__DIRECTIONS__
Produce an exact copy of all the records.
Start of INPUT
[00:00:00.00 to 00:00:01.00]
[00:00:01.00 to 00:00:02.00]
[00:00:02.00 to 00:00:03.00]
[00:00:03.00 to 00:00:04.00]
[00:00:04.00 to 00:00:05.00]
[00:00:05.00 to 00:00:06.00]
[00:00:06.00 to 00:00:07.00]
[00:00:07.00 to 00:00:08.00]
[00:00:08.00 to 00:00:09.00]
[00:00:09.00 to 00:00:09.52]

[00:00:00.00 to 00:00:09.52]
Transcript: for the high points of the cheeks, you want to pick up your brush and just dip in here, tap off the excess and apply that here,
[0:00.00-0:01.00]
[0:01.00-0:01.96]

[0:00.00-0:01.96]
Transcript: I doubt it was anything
End of INPUT
__ANSWER TO THIS PROBLEM__
[00:00:00.00 to 00:00:01.00]
[00:00:01.00 to 00:00:02.00]
[00:00:02.00 to 00:00:03.00]
[00:00:03.00 to 00:00:04.00]
[00:00:04.00 to 00:00:05.00]
[00:00:05.00 to 00:00:06.00]
[00:00:06.00 to 00:00:07.00]
[00:00:07.00 to 00:00:08.00]
[00:00:08.00 to 00:00:09.00]
[00:00:09.00 to 00:00:09.52]

[00:00:00.00 to 00:00:09.52]
Transcript: for the high points of the cheeks, you want to pick up your brush and just dip in here, tap off the excess and apply that here,
[0:00.00-0:01.00]
[0:01.00-0:01.96]

[0:00.00-0:01.96]
Transcript: I doubt it was anything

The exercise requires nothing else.